Attending a Live Taping of “The Tonight Show”
Note: this article was also published on Project Quinn (website no longer active).
I’ve been on a set of a television show before.
True, it was in Kansas City (where I’m from) and it was for a local news program, but it made me think that the experience of going to The Tonight Show would be – while an experience – not something I’d be too thrown by.
This ended up being both true and false in the end.
I’ve never been a huge fan of late night talk shows. I remember being introduced to the David Letterman show in middle school, thinking he was oh-so-college in his attitude and humor, and I remember the hubbub when Johnny Carson retired (and his last week was probably the only time I really watched the show to watch it outside of celebrity interests).
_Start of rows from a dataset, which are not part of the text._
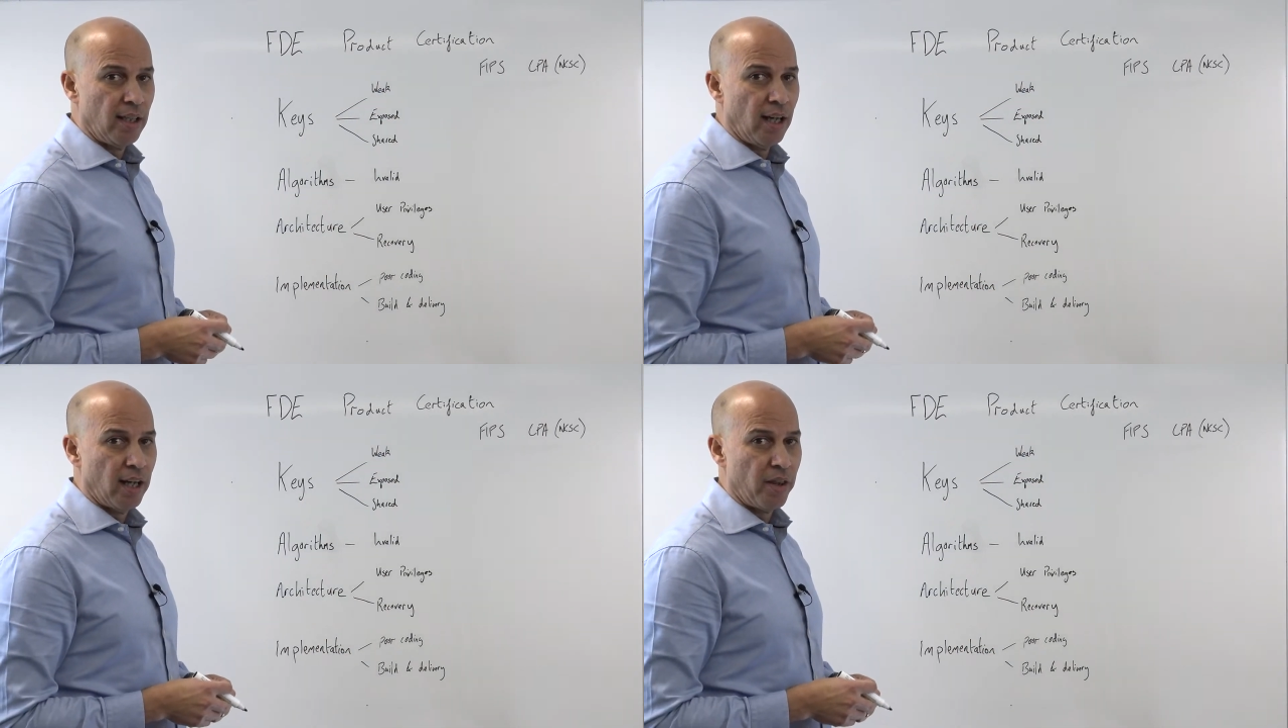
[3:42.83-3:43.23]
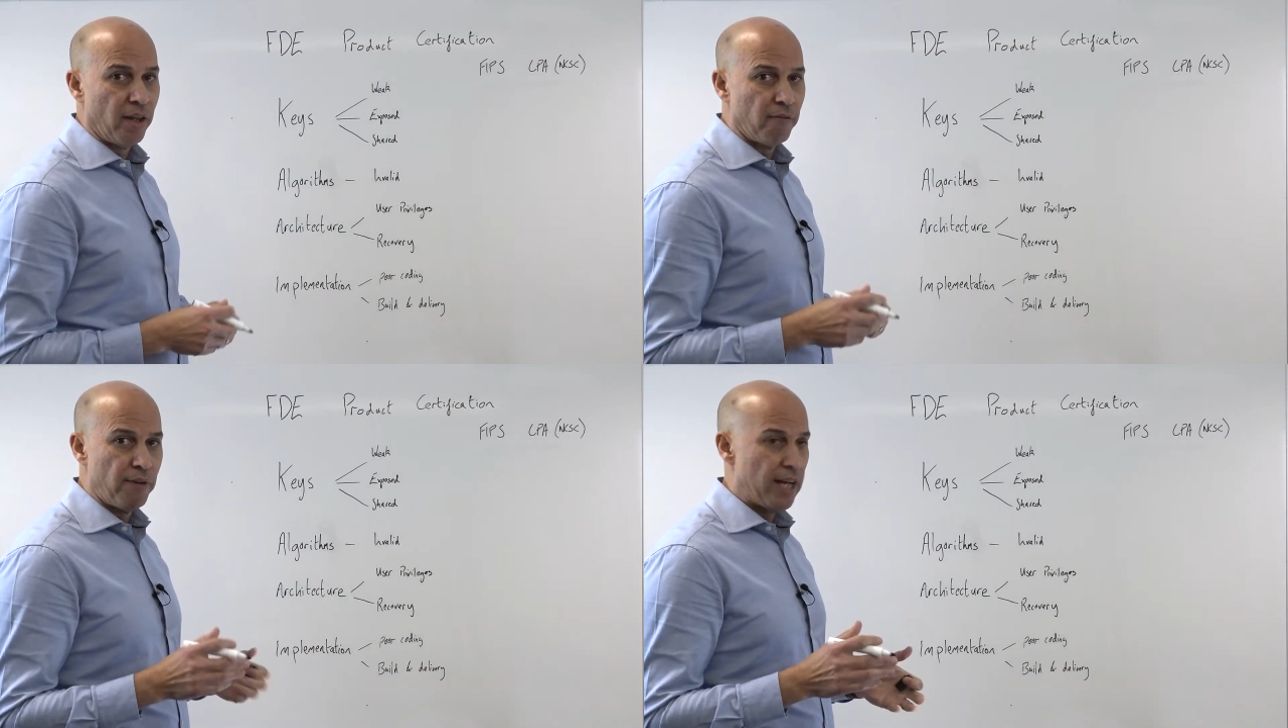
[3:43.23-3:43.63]

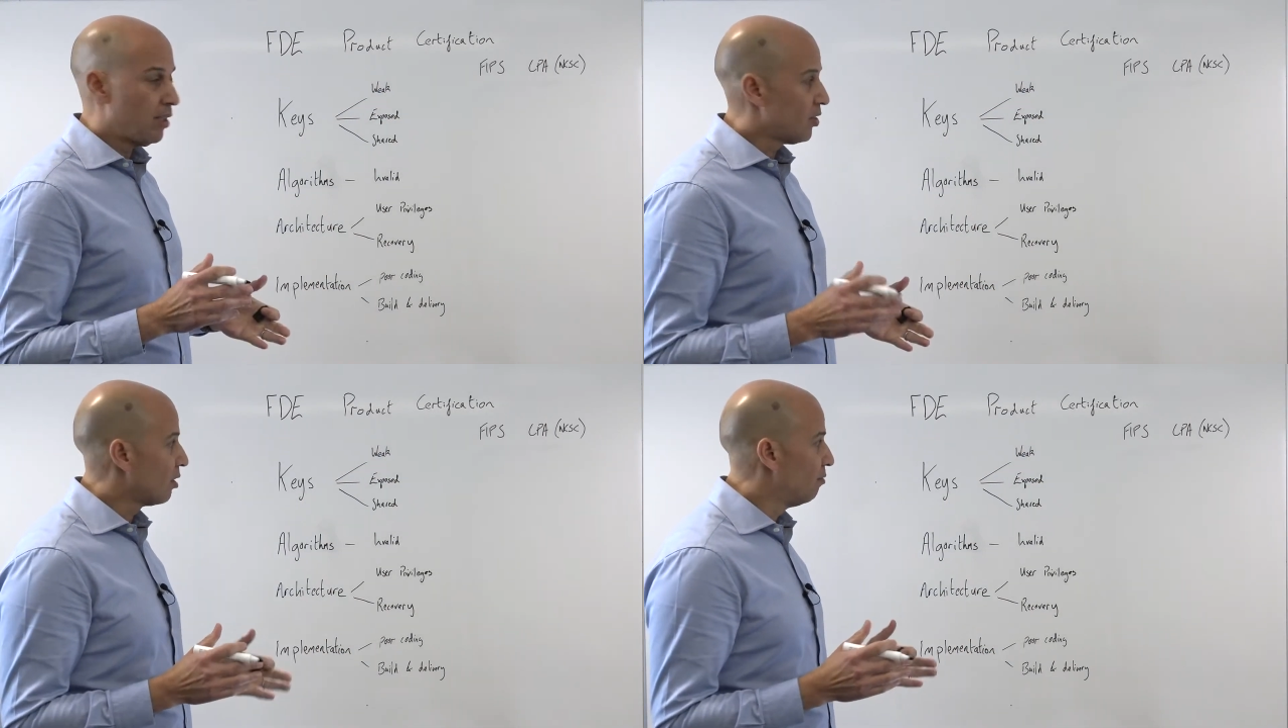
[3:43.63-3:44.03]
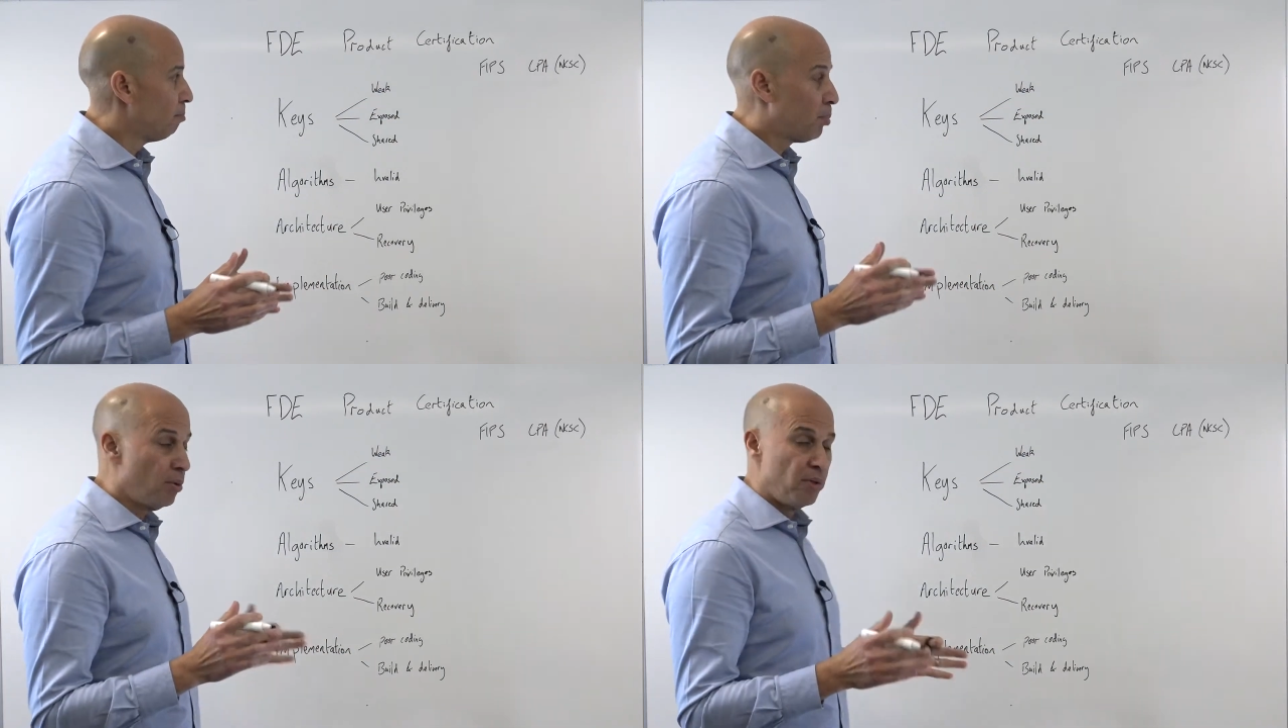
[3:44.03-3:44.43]
that vendors can
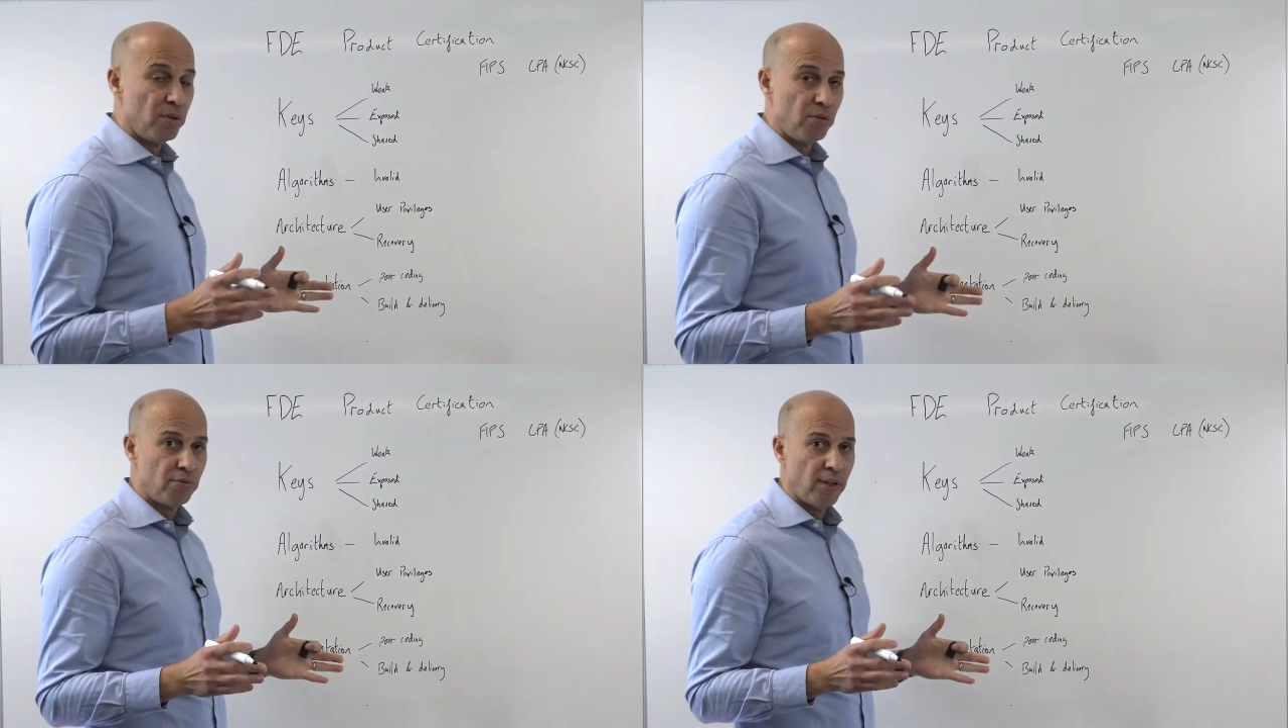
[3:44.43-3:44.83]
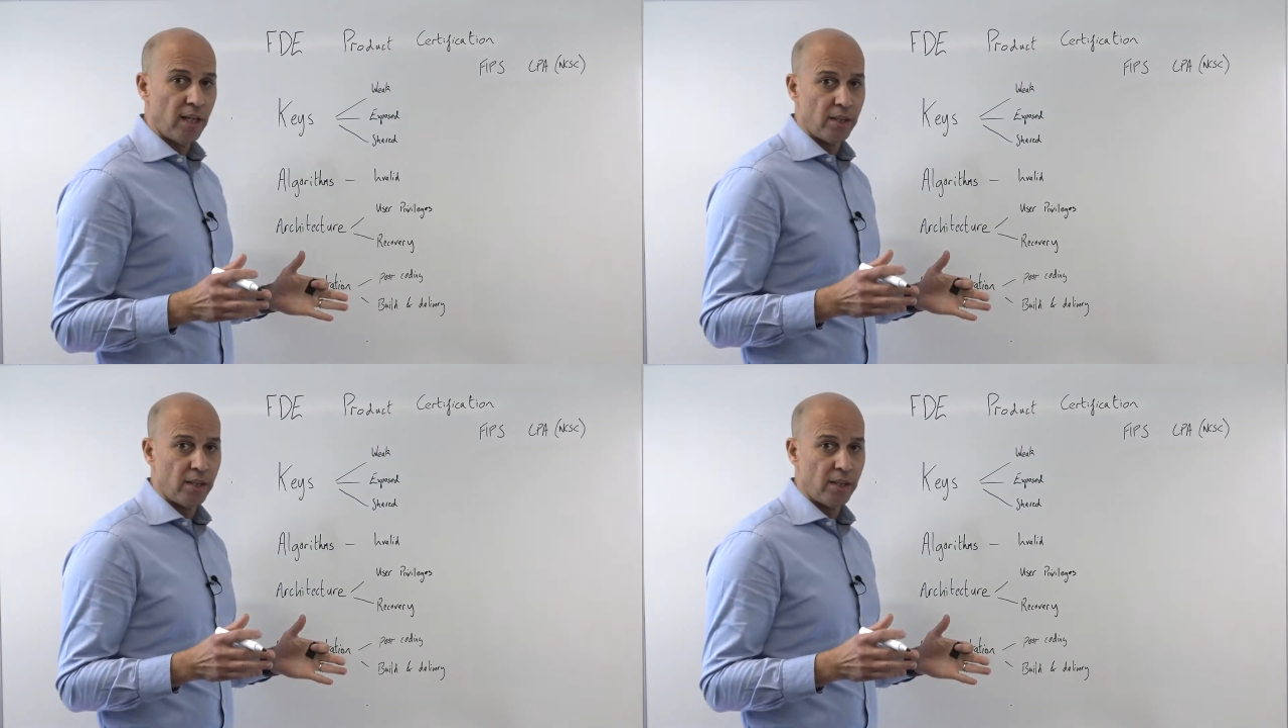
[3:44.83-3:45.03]
prove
But I only watch late night occasionally, and mostly when I do it’s Craig Ferguson (and if you count The Daily Show) – and never is it actually the night the episode is taped.
So, when I heard we were going to a taping of The Tonight Show, the main reason I was excited to do it was for the experience of it: a Midwesterner seeing the taping of a television show.
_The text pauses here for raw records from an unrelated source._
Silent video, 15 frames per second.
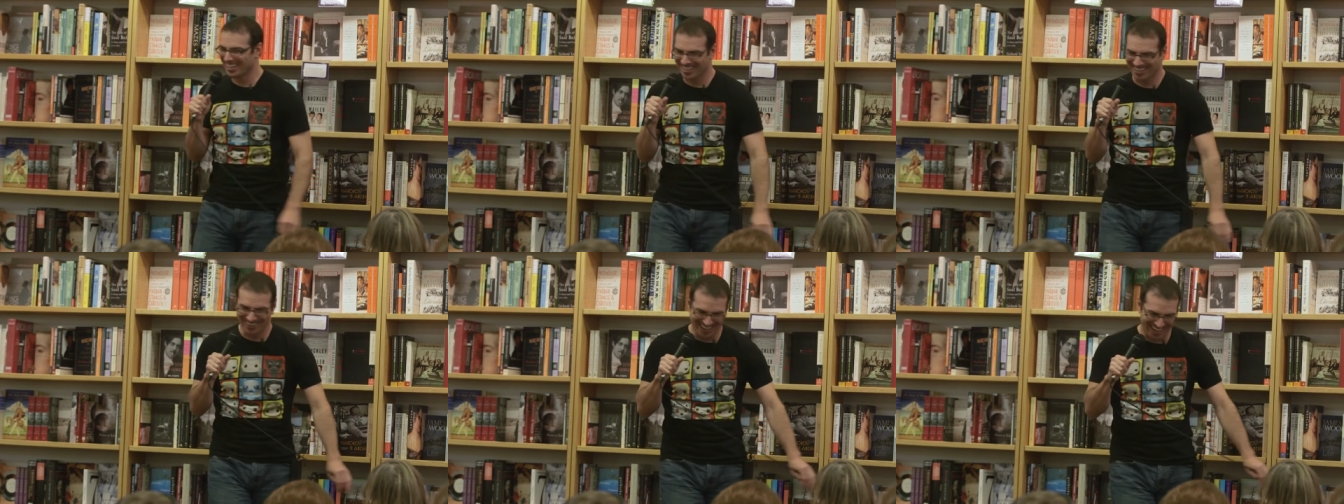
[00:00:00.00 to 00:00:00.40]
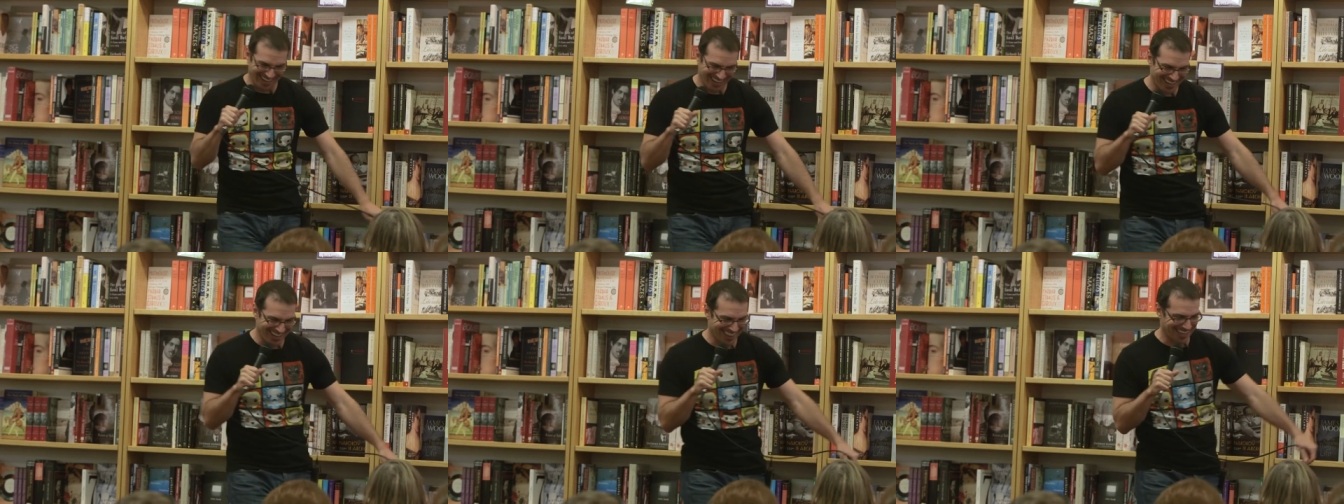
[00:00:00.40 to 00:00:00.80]
You know, that
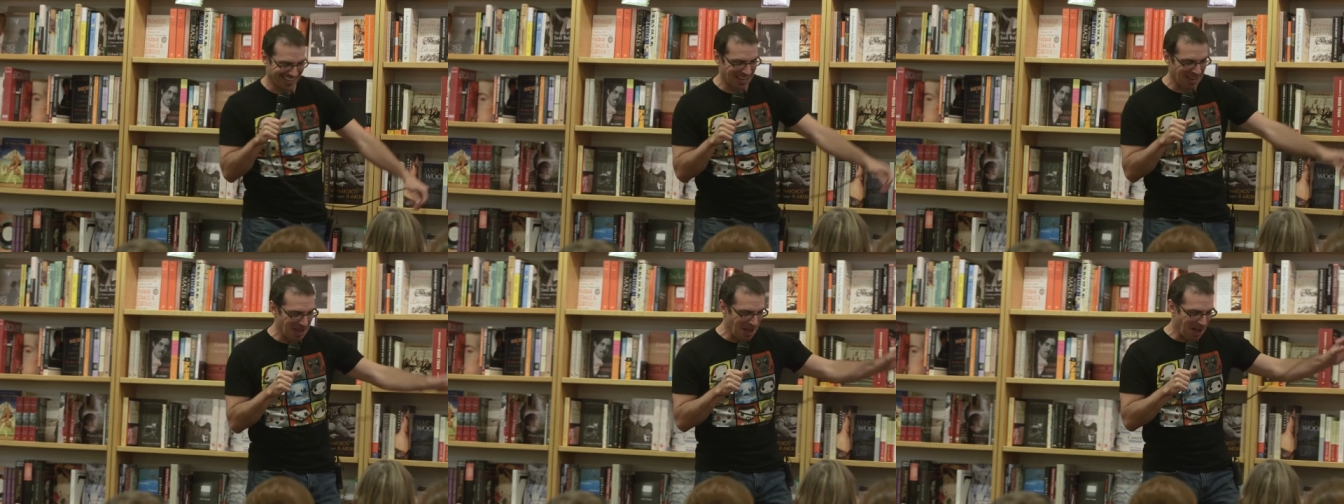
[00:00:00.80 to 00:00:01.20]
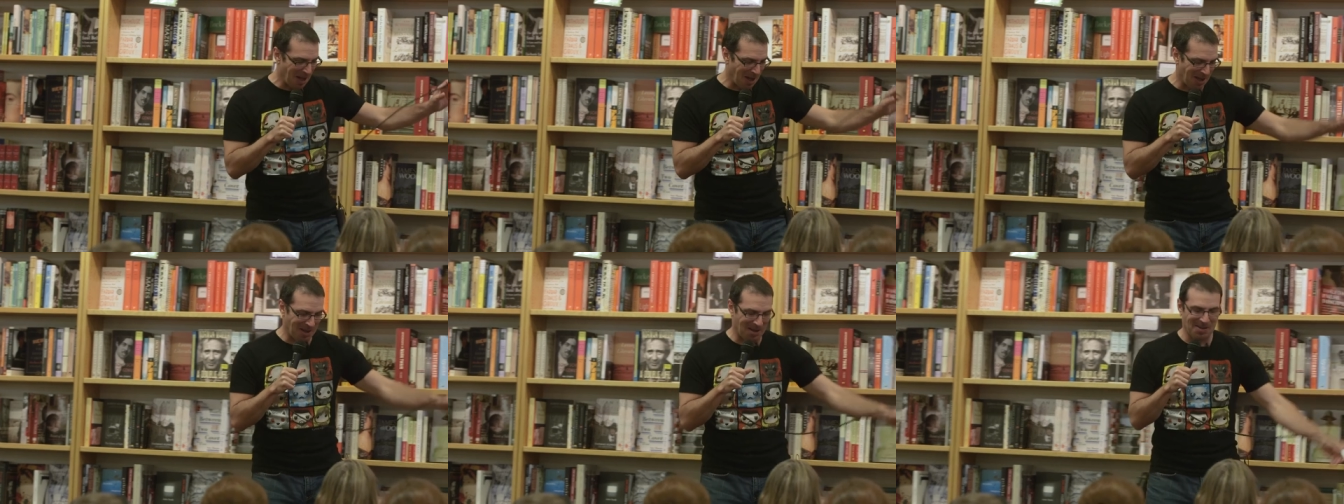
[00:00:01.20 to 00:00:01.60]
kind of thing.
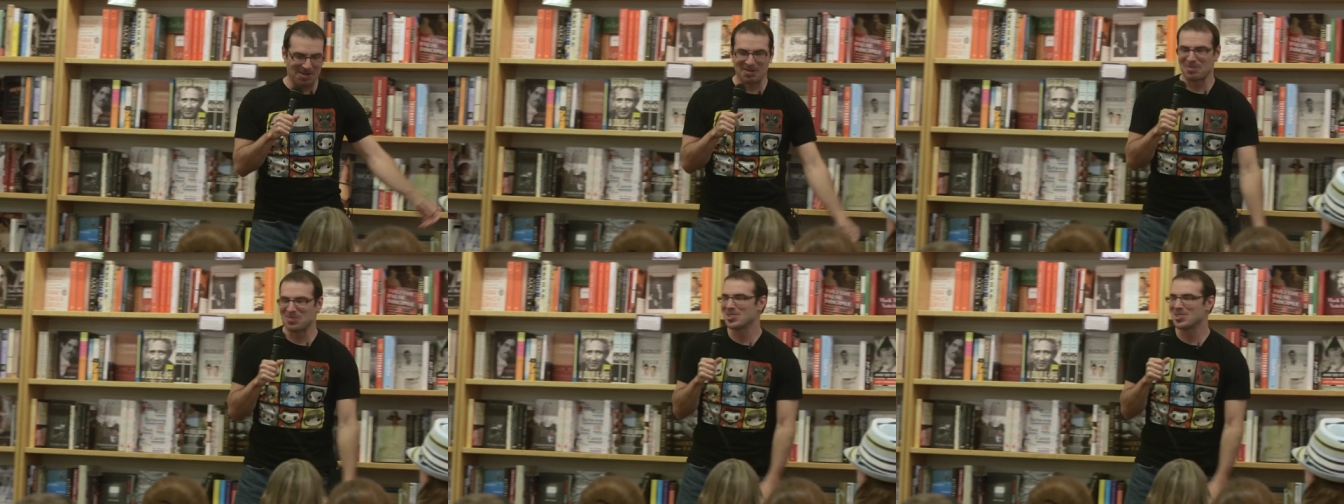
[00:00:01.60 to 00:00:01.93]
Um,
Not only have I been on the set of a television show before, I have experience being on stage (albeit in a community and academic theatre setting), as well as working with green screen. So, my first thought as we were led into the studio audience was that the set of The Tonight Show was actually much bigger than I was expecting.
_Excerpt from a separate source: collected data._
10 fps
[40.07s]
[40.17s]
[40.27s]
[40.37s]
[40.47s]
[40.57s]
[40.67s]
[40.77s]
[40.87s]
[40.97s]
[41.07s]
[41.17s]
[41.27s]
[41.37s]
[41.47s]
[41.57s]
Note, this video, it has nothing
Despite being only four or so rows from the stage, the couch and desk that Jay will be sitting at looks like dollhouse furniture, a sense of unreality about it. The lighting grid was exact, not an inch of the space misused. Finally, I couldn’t help but note the preciseness of the psychology of the pre-show amping: everything from the music groups being shown on screen prior all being ‘pump up’ type music to the warm up where we’re guilted into laughing at the monologue to the bribery of applauding for Tonight Show trinkets. It took everything in my power to not fight these obvious ploys, and I wondered how little the reactions of the audience was actually used, knowing full well that we were told to laugh and applaud as needed.
As the taping progressed, I could not help but notice how well-oiled of a machine the whole thing was. Not that I was expecting Sports Night hijinks where things would go wrong, but it was fascinating to watch how smoothly everything and everybody was, from the guy with the one-question cue cards during the interview with zoologist Dave Salmoni that kept Jay in the interview to the breakdown of the sound equipment by the roadies at the end. It was like watching a well-choreographed dance.
I also noticed that Jay was always on: even in the breaks, I could see that he was being his character, always working toward the show. When he met up with us afterwards, I couldn’t help but notice that he never really looked at any of us directly in the eye: the curse of being a celebrity, no doubt.
In the end, watching a taping of The Tonight Show was an experience I will never forget. It was fascinating, from a theatre and TV point of view as well as from a psychological point of view. I was both impressed and thrown at how much fun I had, as well as how smooth everything went. While I wasn’t expecting anything less, at the same time it was still something to sit back and admire.